** WHAT YOU HAVE TO DO **
Give an exact reproduction of the lines from the one with "[00:00:02.00 to 00:00:02.50]" to the final line of the entries below, both ends included, and omit the pictures.

Top of INPUT

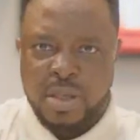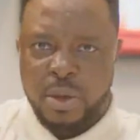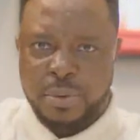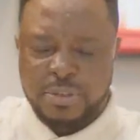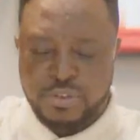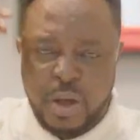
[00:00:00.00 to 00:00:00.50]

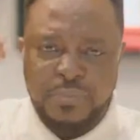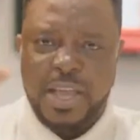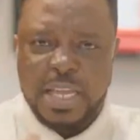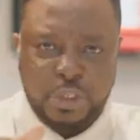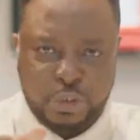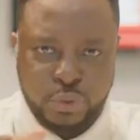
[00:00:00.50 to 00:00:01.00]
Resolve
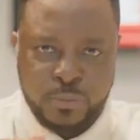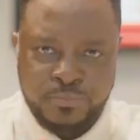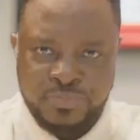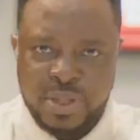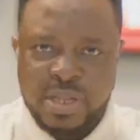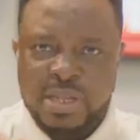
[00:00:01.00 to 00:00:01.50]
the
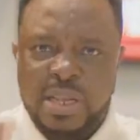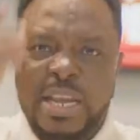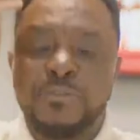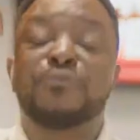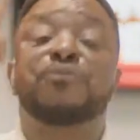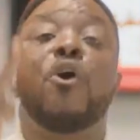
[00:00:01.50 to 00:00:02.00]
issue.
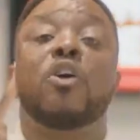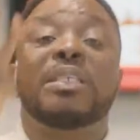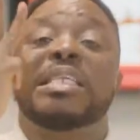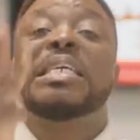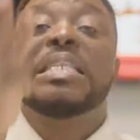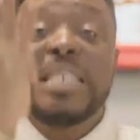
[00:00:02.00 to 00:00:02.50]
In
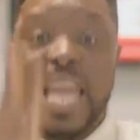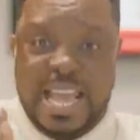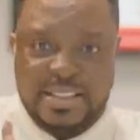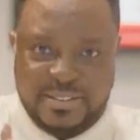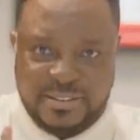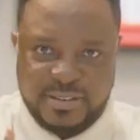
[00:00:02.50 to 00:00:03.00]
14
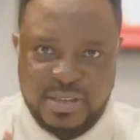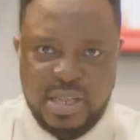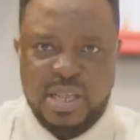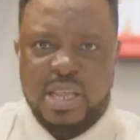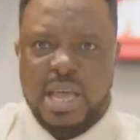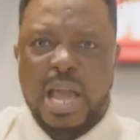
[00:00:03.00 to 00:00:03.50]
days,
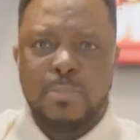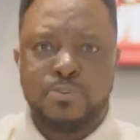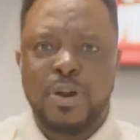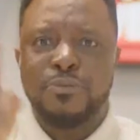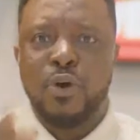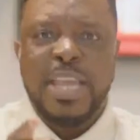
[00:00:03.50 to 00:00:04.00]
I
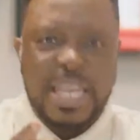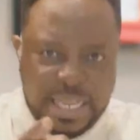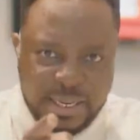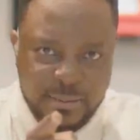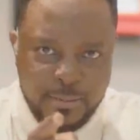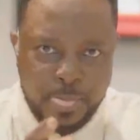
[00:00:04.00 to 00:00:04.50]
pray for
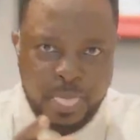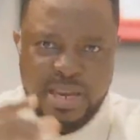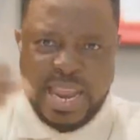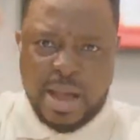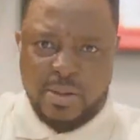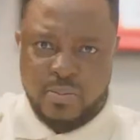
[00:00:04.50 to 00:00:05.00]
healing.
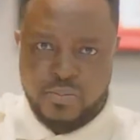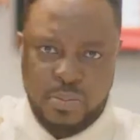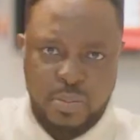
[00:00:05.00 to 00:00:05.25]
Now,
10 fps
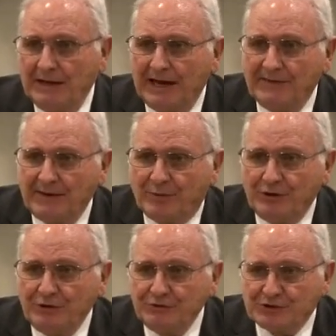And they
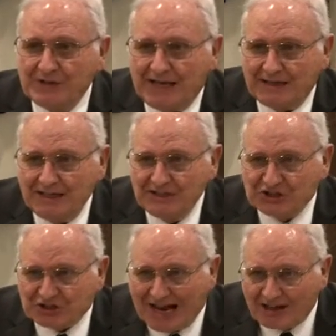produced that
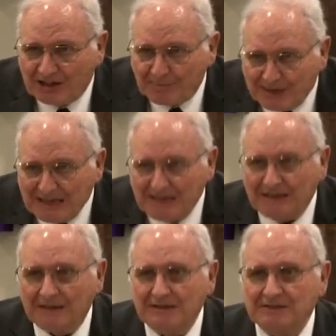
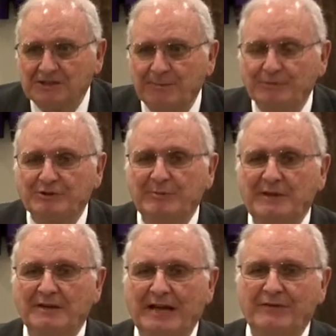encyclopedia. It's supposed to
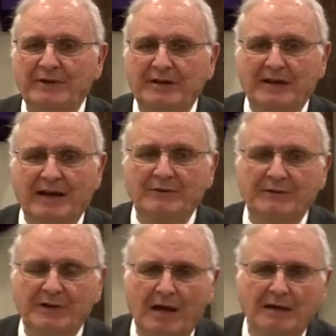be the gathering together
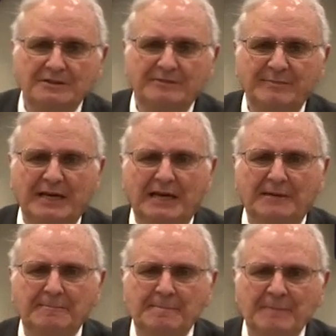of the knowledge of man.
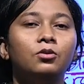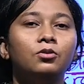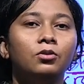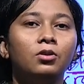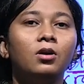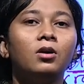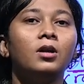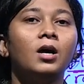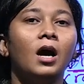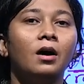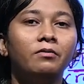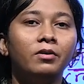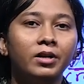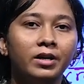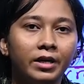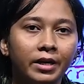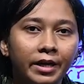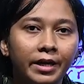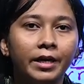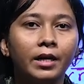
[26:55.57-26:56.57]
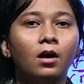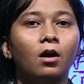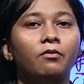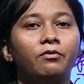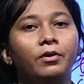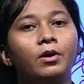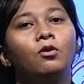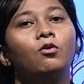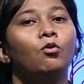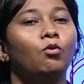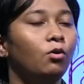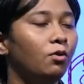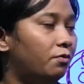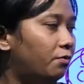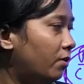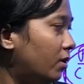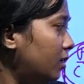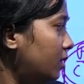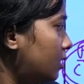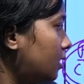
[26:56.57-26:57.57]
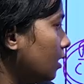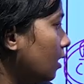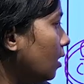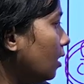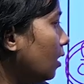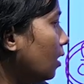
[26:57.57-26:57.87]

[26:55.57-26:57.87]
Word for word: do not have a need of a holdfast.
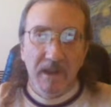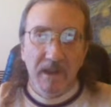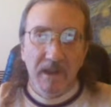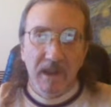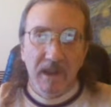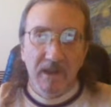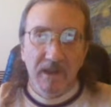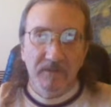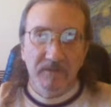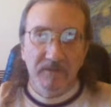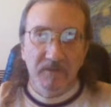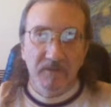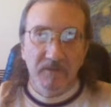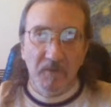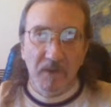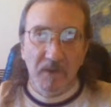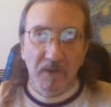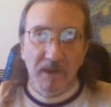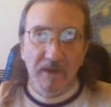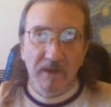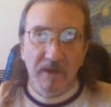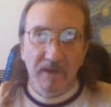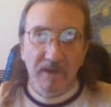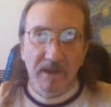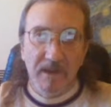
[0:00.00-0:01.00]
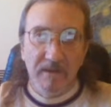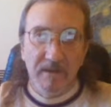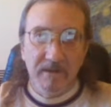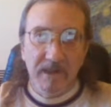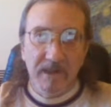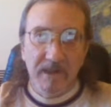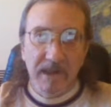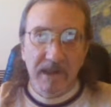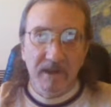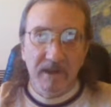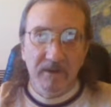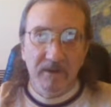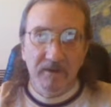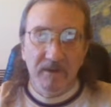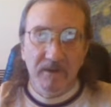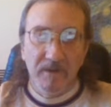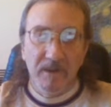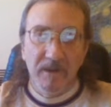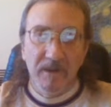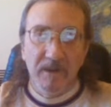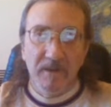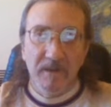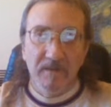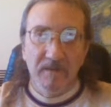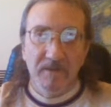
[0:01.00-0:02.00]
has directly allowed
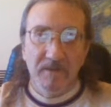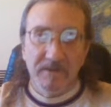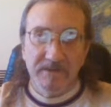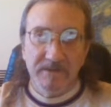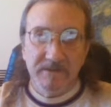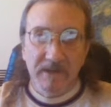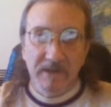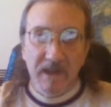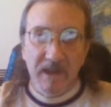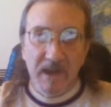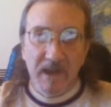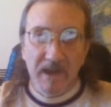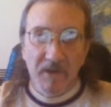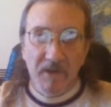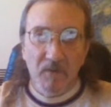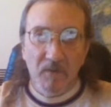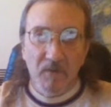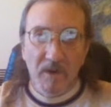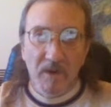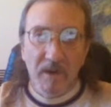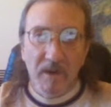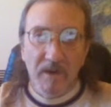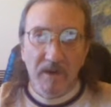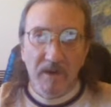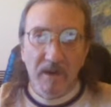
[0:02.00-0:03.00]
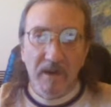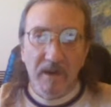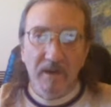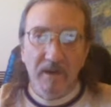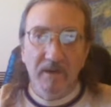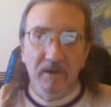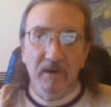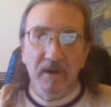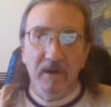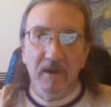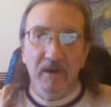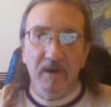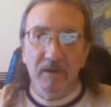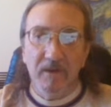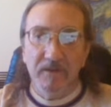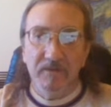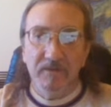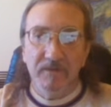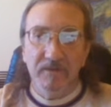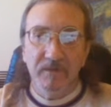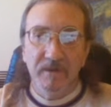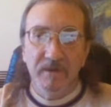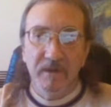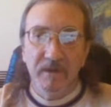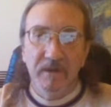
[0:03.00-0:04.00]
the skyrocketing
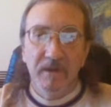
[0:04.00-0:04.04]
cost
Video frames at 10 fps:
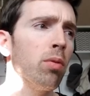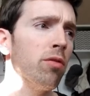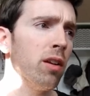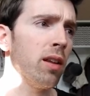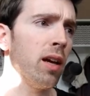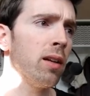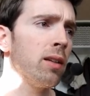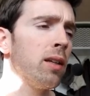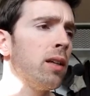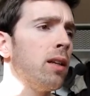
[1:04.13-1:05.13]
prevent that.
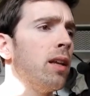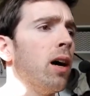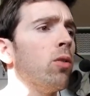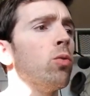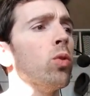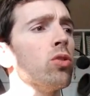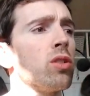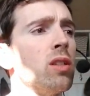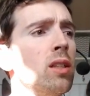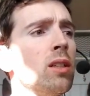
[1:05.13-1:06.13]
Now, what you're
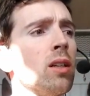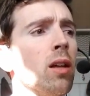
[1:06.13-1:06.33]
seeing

Bottom of INPUT

** RESPONSE TO THE EXERCISE **
[00:00:02.00 to 00:00:02.50]
In
[00:00:02.50 to 00:00:03.00]
14
[00:00:03.00 to 00:00:03.50]
days,
[00:00:03.50 to 00:00:04.00]
I
[00:00:04.00 to 00:00:04.50]
pray for
[00:00:04.50 to 00:00:05.00]
healing.
[00:00:05.00 to 00:00:05.25]
Now,
10 fps
And they
produced that
encyclopedia. It's supposed to
be the gathering together
of the knowledge of man.
[26:55.57-26:56.57]
[26:56.57-26:57.57]
[26:57.57-26:57.87]

[26:55.57-26:57.87]
Word for word: do not have a need of a holdfast.
[0:00.00-0:01.00]
[0:01.00-0:02.00]
has directly allowed
[0:02.00-0:03.00]
[0:03.00-0:04.00]
the skyrocketing
[0:04.00-0:04.04]
cost
Video frames at 10 fps:
[1:04.13-1:05.13]
prevent that.
[1:05.13-1:06.13]
Now, what you're
[1:06.13-1:06.33]
seeing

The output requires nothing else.